Comer no es un problema, sino una necesidad básica. A veces nos convencemos de que tenemos un problema porque comemos en exceso. Sin embargo, el hecho de comer demasiado no es el problema en sí, sino una respuesta a otro problema. Ese problema puede ser la ansiedad, la fuente de estrés, la baja tolerancia o la dificultad para adaptarse. Enfócate en identificar y resolver las causas subyacentes en lugar de enfocarte en la alimentación en sí.

Factores que desencadenan la compulsión alimentaria

Las personas con baja autoestima e inseguras suelen sentir insatisfacción en su día a día. Además, cuando se enfrentan a la incertidumbre y al vacío emocional, buscan llenarlo de alguna manera, que en ocasiones puede ser a través de la comida.

Las emociones tienen un peso muy relevante en casos de ansiedad por comer u otros tipos de trastornos alimentarios. Tradicionalmente, se nos ha enseñado que las emociones negativas no sirven para nada más que para hacernos sufrir, pero esto es falso. Si no gestionamos adecuadamente nuestras emociones básicas, como esconderlas, reprimirlas o contenerlas, solo lograremos mantener el problema.

Si constantemente estamos tratando de controlar o reprimir las ganas de comer, es probable que al final terminemos cayendo en el efecto rebote. Esto significa que la persona termina cediendo y comiendo grandes cantidades de comida en un corto período de tiempo.

El manejo psicológico de esta emoción Consejos y estrategias

Encuentra estrategias para calmar tu ansiedad y recuperar el control de tu vida, sin que la comida sea la protagonista. Disminuir tu hambre emocional será posible aplicando técnicas específicas para manejar tus emociones.

A través de la alimentación consciente, puedes transformar la sensación de aburrimiento en curiosidad, la inquietud angustiosa en alivio y la negatividad en gratitud. Al practicar mindfulness, descubrirás que todo aquello en lo que concentras tu atención se revelará de una manera sorprendente.

La Psiconutrición, por su parte, te brinda la oportunidad de explorar tu relación con la comida y te mostrará una perspectiva totalmente nueva sobre ti mismo. Descubre el camino hacia el autoconocimiento y el crecimiento personal gracias a tu alimentación.
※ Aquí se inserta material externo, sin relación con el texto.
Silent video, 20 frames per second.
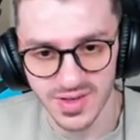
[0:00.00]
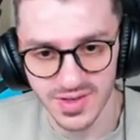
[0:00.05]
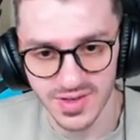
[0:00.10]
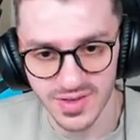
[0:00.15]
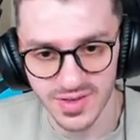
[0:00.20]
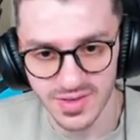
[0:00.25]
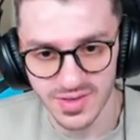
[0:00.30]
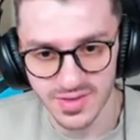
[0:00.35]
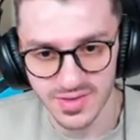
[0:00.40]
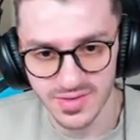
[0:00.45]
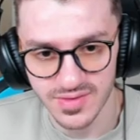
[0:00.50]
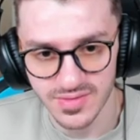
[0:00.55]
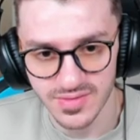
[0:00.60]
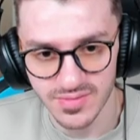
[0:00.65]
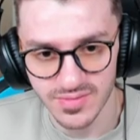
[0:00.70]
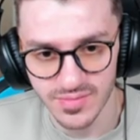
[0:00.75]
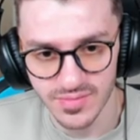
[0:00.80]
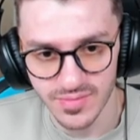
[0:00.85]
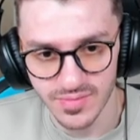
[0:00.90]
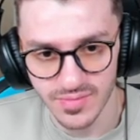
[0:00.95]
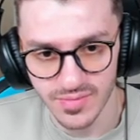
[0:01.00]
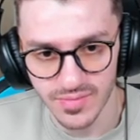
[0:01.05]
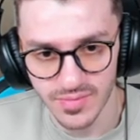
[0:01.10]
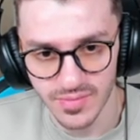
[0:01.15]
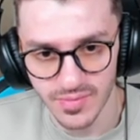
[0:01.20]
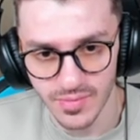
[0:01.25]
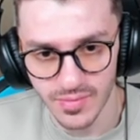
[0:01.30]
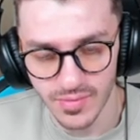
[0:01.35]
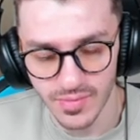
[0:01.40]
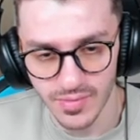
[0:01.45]

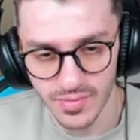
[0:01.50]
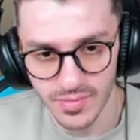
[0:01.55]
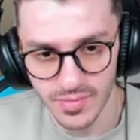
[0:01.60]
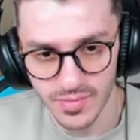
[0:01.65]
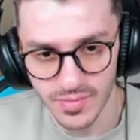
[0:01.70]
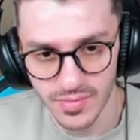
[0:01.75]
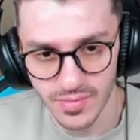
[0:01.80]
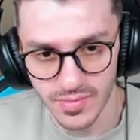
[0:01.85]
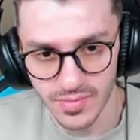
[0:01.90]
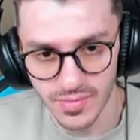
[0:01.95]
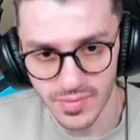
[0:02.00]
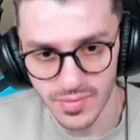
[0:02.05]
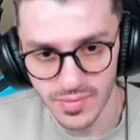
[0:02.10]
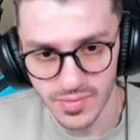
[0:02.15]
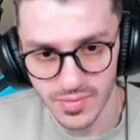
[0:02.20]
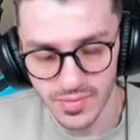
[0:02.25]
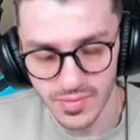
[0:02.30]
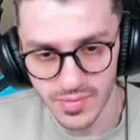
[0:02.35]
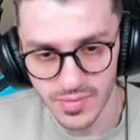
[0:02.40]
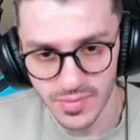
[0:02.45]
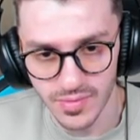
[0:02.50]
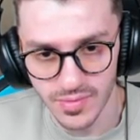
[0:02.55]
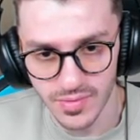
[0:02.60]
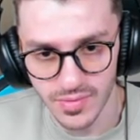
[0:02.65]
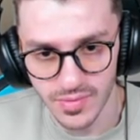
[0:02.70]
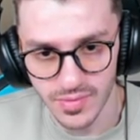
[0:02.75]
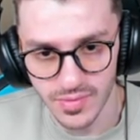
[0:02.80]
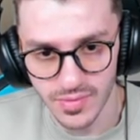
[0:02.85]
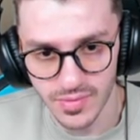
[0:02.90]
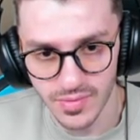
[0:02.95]

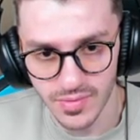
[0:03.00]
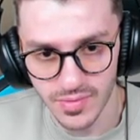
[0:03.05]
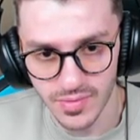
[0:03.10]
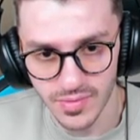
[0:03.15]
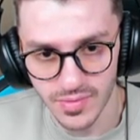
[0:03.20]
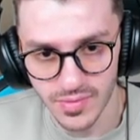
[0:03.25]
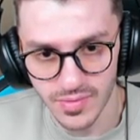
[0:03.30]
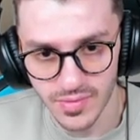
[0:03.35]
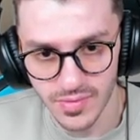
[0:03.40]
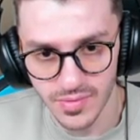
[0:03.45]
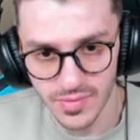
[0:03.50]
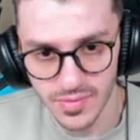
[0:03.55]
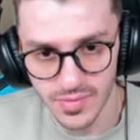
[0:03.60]
(no one is talking)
Los beneficios de la terapia para controlar la ansiedad alimentaria

Trabajar en el aspecto emocional y psicológico del trastorno mediante la ayuda de un terapeuta puede ser una manera efectiva de afrontar la ansiedad por comer. Esta afección, a menudo, está vinculada a problemas emocionales o psicológicos subyacentes, tales como el estrés, la ansiedad, la depresión o la baja autoestima. Un terapeuta puede asistirte en la abordar estos problemas y en aprender nuevas formas de manejar tus emociones y pensamientos, lo que puede contribuir a reducir los síntomas.

Además, la terapia puede ser una herramienta efectiva en este proceso. El tipo de terapia utilizado dependerá de la causa subyacente de tu ansiedad por comer. Por ejemplo, si está relacionada con problemas emocionales, la terapia cognitivo-conductual (TCC) puede resultar beneficiosa. Con la TCC, podrás identificar y cambiar patrones de pensamiento negativos y desarrollar habilidades de afrontamiento más saludables.

Otra opción puede ser la terapia interpersonal, que se enfoca en las relaciones y la comunicación entre las personas. Esta forma de terapia también puede ser útil si la ansiedad por comer está relacionada con estos aspectos.